Work required:
Check each line of the material that follows, and copy those holding the string "video".

*** The records

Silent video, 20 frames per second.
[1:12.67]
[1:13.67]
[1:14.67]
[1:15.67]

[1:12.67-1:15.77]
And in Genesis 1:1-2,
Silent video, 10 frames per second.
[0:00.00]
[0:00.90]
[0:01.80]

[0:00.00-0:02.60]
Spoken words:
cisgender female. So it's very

******

Response below:
Silent video, 20 frames per second.
Silent video, 10 frames per second.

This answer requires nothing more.